В общем, дядя Витя стал почти классическим бомжиком. Почти – потому что формально угол у него был. И даже прописка. Но он совершенно не хотел ни строить социализм, ни даже жить, как все нормальные советские люди – в квартире. А хотел он сдавать стеклотару, регулярно выпивать, петь протяжные песни, а жить где придется. Ну, каждому свой пенициллин – чего уж. Хочет человек. Ничего не попишешь. Бессильны оказались власть и общество. Диоген дядя Витя сказал «пошли вы все в жопу» и переселился на берег самой забавной реки в мире. Она протекала прямо поперек города, и единственное, чего там не было, – это чистой воды. Остальное там было. Включая тела уже улетевших на небо диогенов. Летом, часть весны и часть осени там было довольно сносно. Остальные мерзкие времена года там было невыносимо, и дядя Витя переселялся на теплотрассу. Она проходила по городу, иногда под землей, иногда над, и, в общем, обеспечивала сносную температуру. Надо было только снять слой стеклоткани, пару слоев стекловаты и обнажить горячее тело трубы. Обняв ее, можно было спать и не думать о смысле жизни. Или думать, но очень эдак лениво и без выводов. Как бы отстраненно. Абстрактно, я бы даже сказал. Ну, типа, «я и энтропия вселенной». Предисловие к первому изданию.
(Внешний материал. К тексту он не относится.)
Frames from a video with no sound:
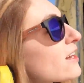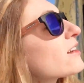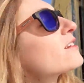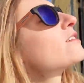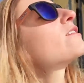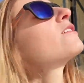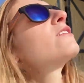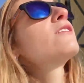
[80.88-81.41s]

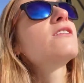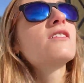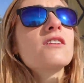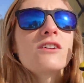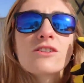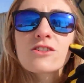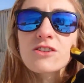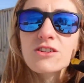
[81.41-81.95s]
and
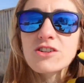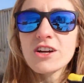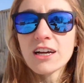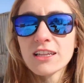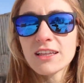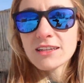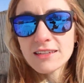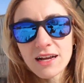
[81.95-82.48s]
just check
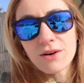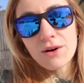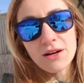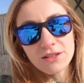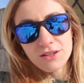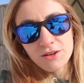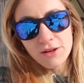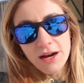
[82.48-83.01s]
things out
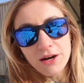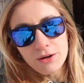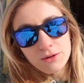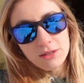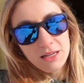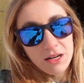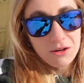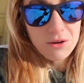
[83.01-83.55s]
as you go.
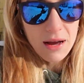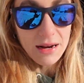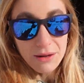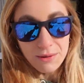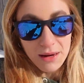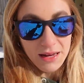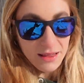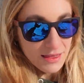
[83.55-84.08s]
So
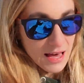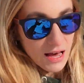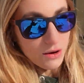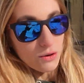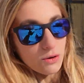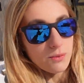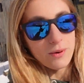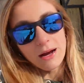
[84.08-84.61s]
anyway, that
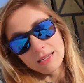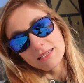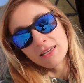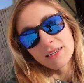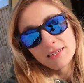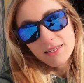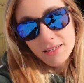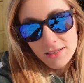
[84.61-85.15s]
whole
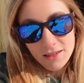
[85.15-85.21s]
process is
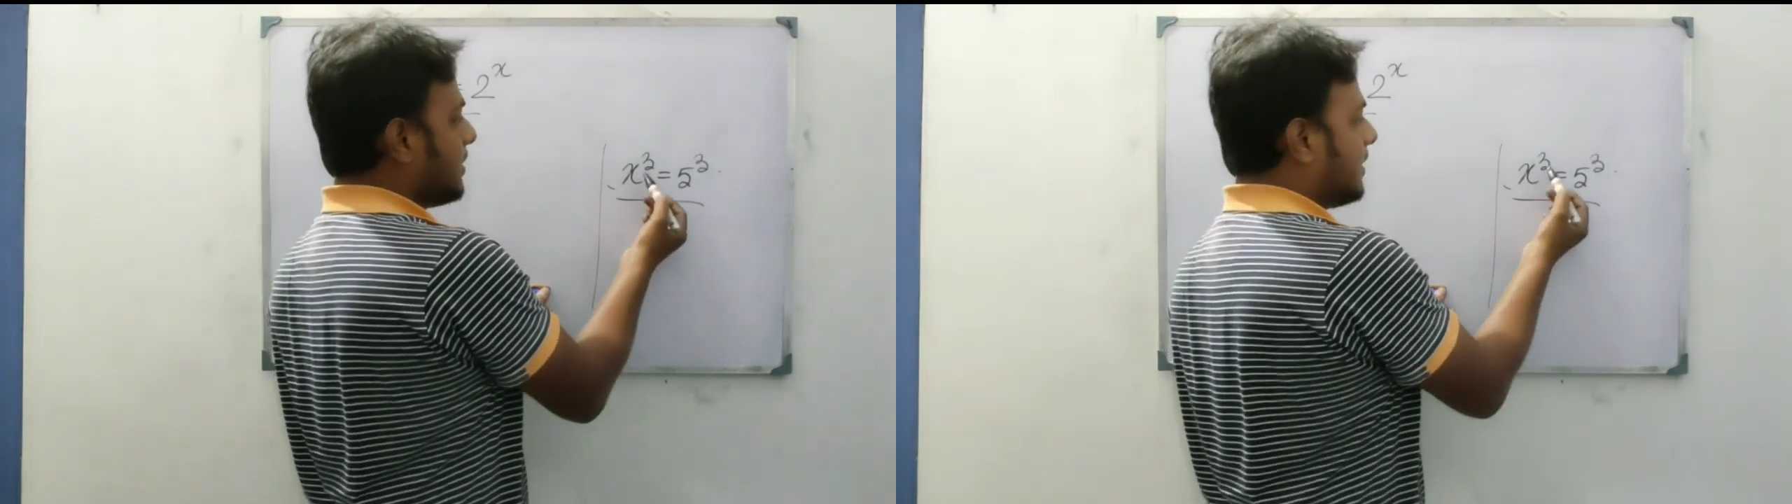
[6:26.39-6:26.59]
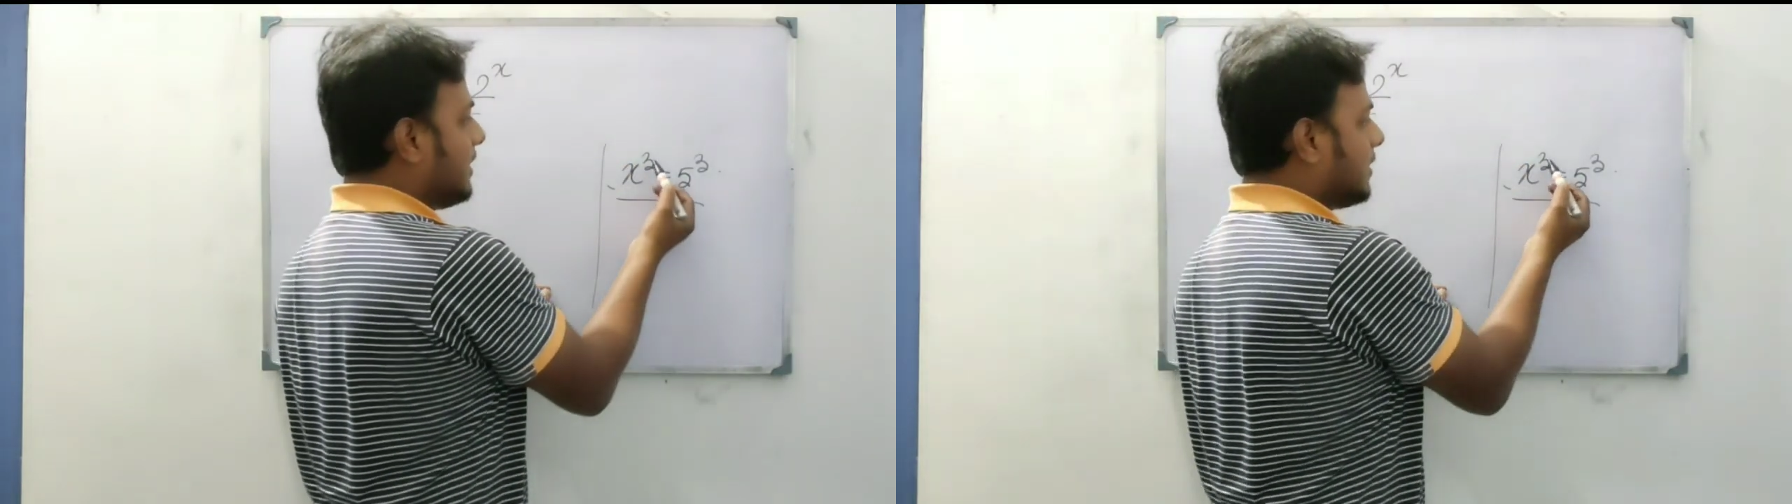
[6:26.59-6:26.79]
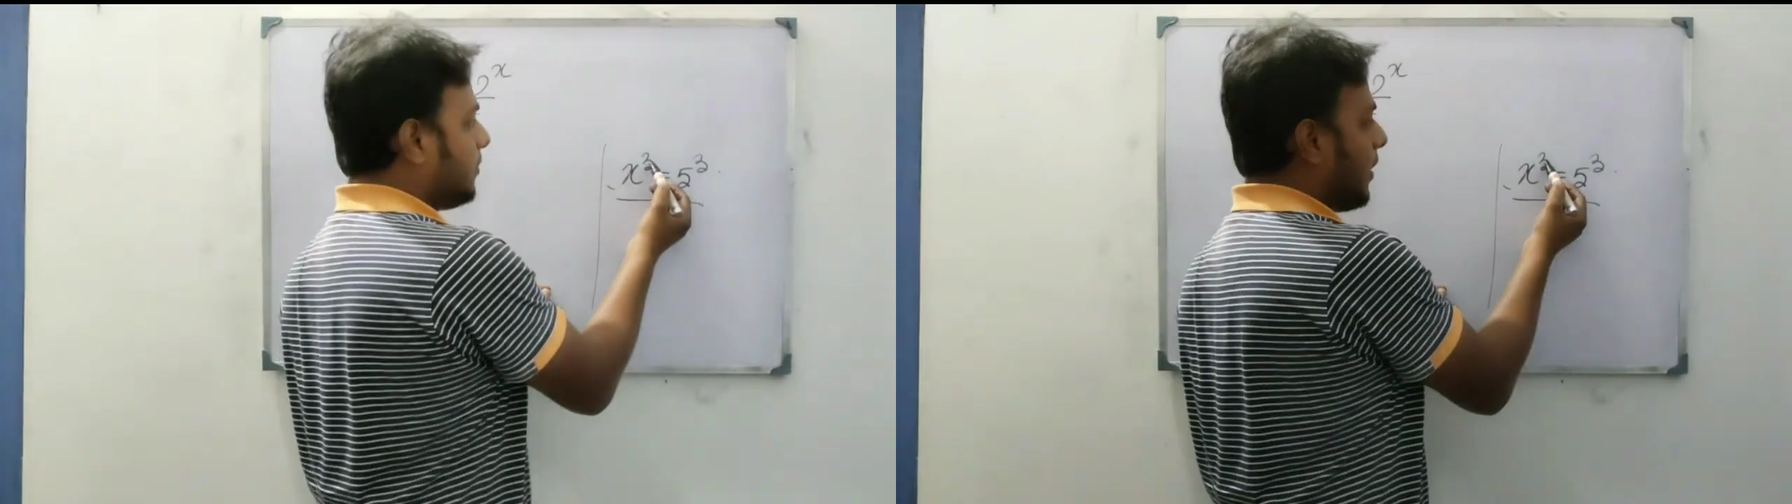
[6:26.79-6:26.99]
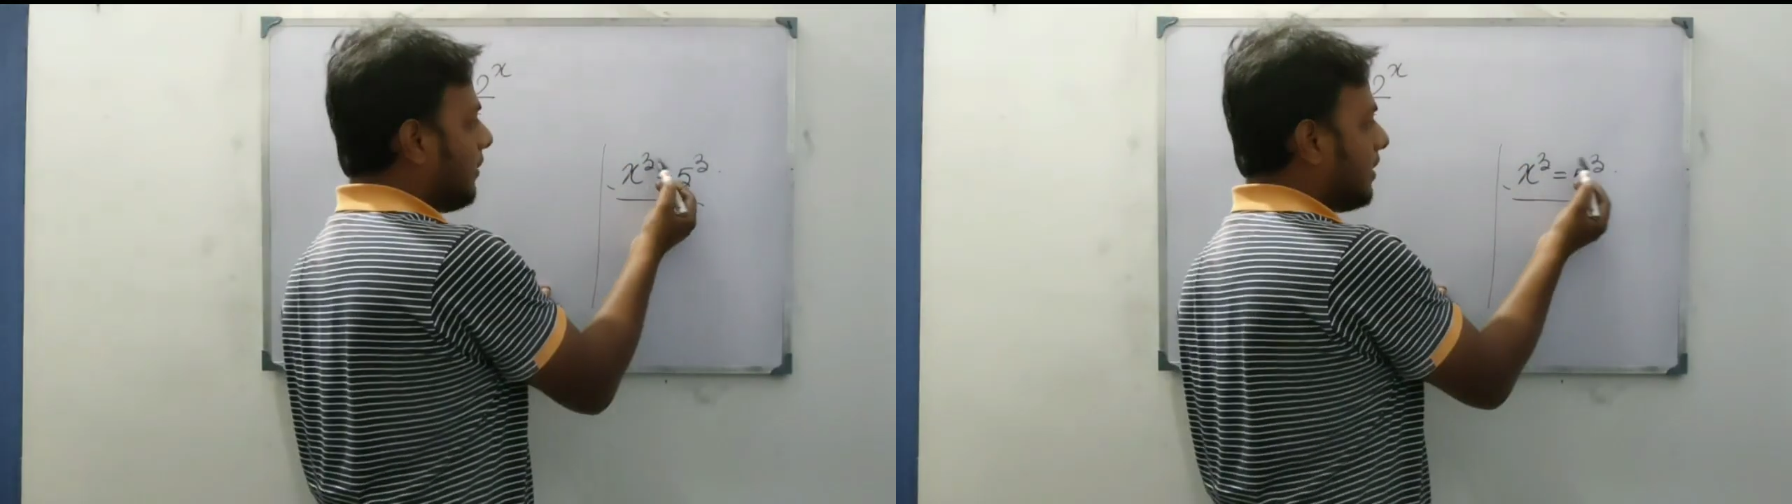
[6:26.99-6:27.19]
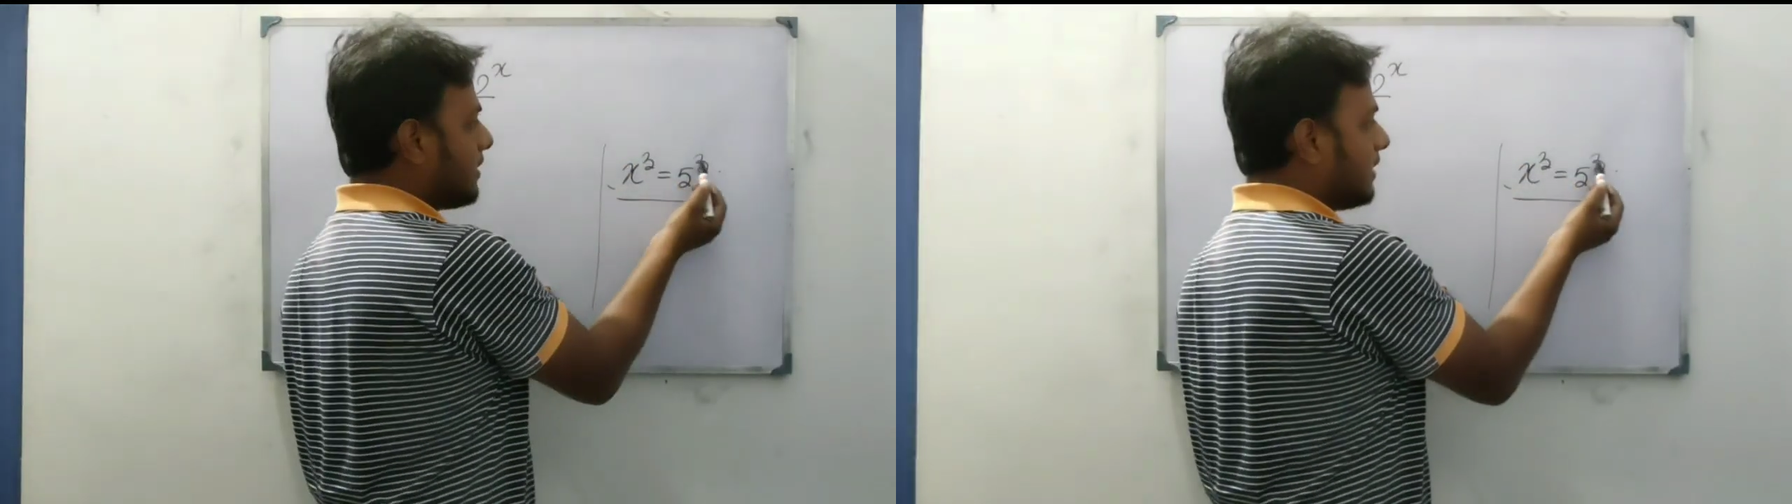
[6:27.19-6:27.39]
since
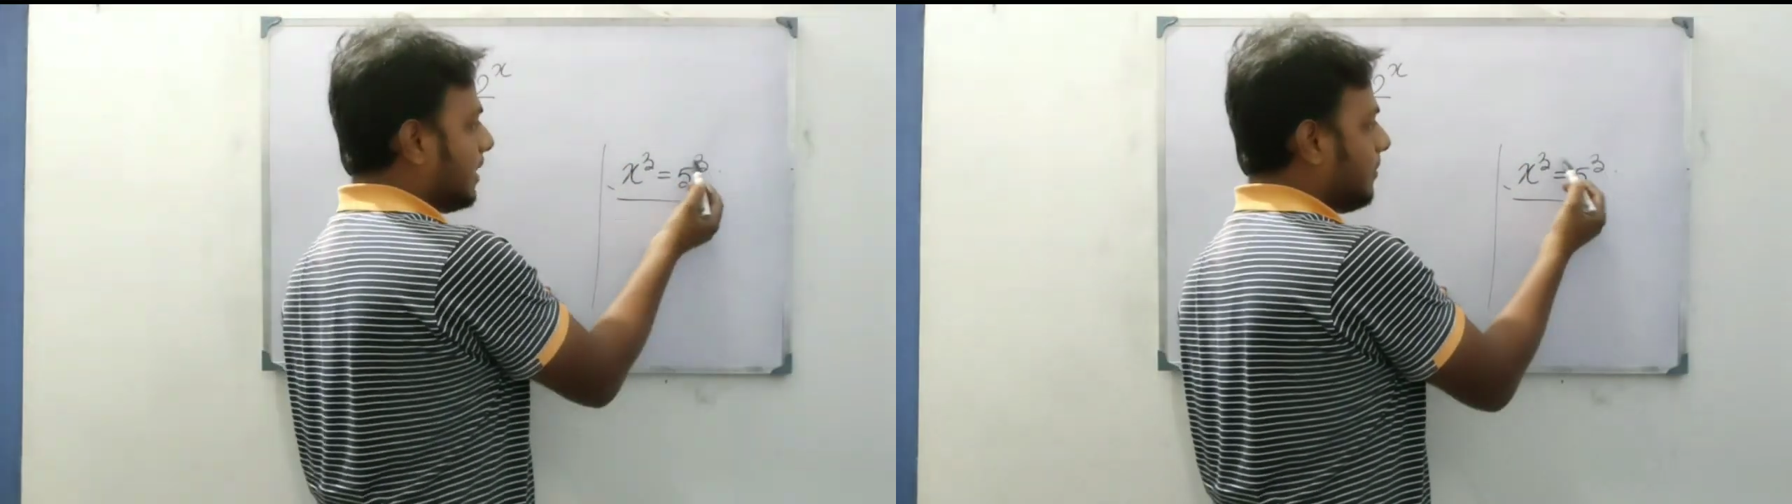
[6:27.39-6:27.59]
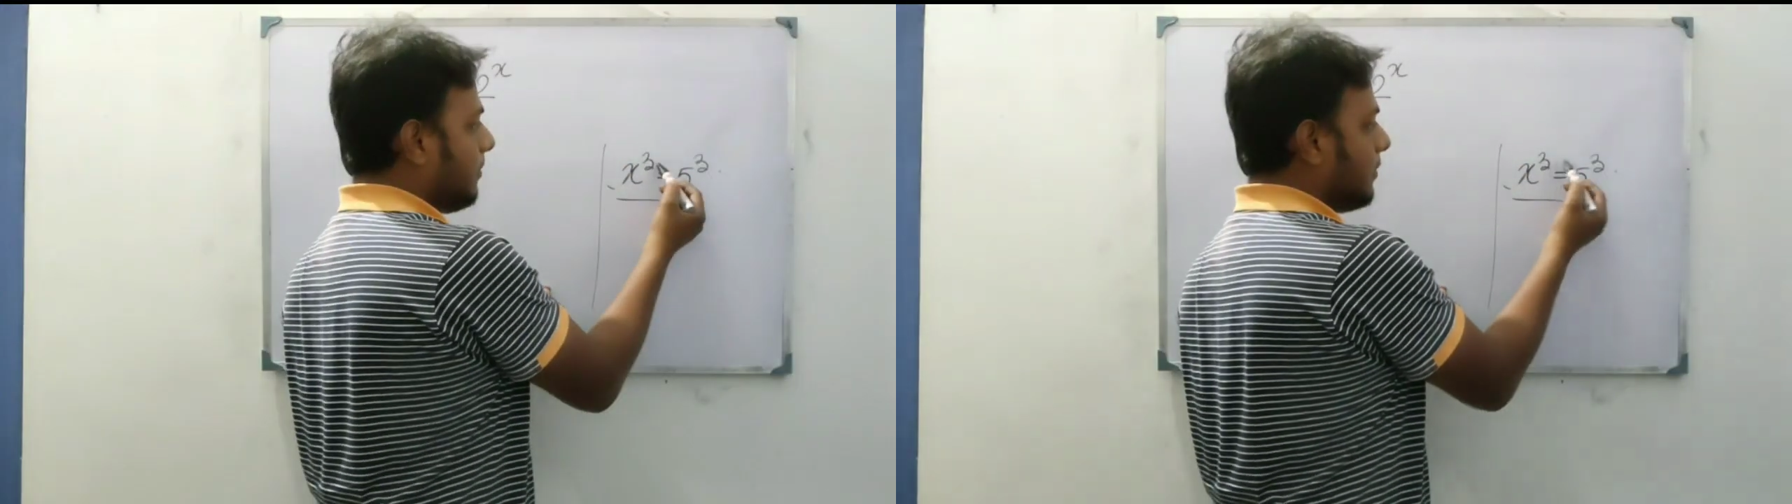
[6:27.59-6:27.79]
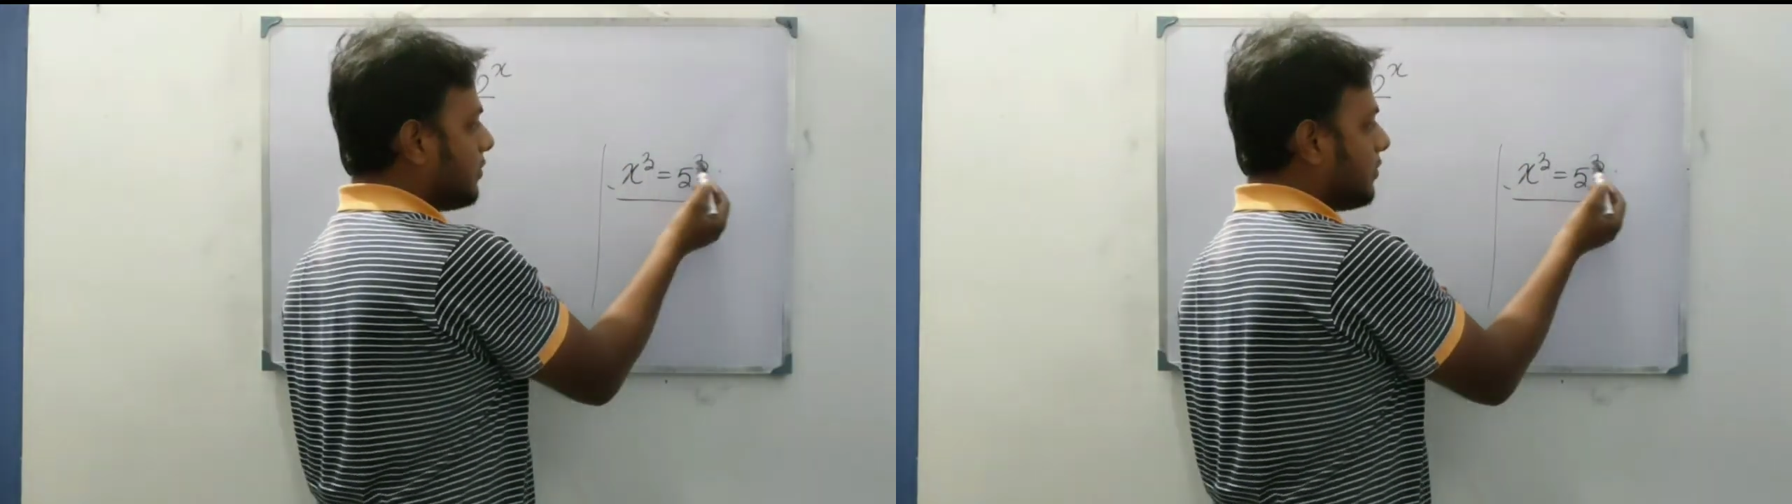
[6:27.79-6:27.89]
power same,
Но то зимой. Зимой вообще существовать неуютно. Бодрит, конечно, но неуютно. А я про лето. Дядя Витя летом на речке этой дневал и ночевал. И вот как-то я иду (мальчик, яйца еще не волосатые, в руках удочка) по берегу. Взрослые, степенные рыбаки, конечно, тут отродясь рыбу не ловили, потому что она (рыба) тут тоже бомж и вид соответствующий. Но мальчику одиннадцати лет на это насрать. Рыба – она не для ухи. Она для души. Иду. Вижу – сидит на берегу дядя Витя. По правую руку от него стоит пластмассовая бутыль откровенно синего цвета. А по левую – просто стеклотара с мутной водой из речки. Дядя Витя меня не видел. Он потер руки. Взял пластмассовую бутыль прямоугольного, как оказалось, сечения и медленно открутил пробочку. При этом он ясными глазами смотрел вперед и думал, само собой, о смысле и тщете всего сущего. А о чем же еще? Странные вы вопросы задаете, товарищи… Потом он поднес бутыль с жидкостью купоросного цвета ко рту и… не стал пить. Он понюхал горлышко. Смысл сего действия я узнал много позже. Уже когда сам стал бухать не по-детски. А тогда я подумал, что дядя, так сказать, наслаждается букетом. Потом дядя отхлебнул глоточек и покатал этот самый глоточек у себя во рту. Небритые щеки его забавно надувались при этом. Ясные глаза его были сосредоточены как никогда.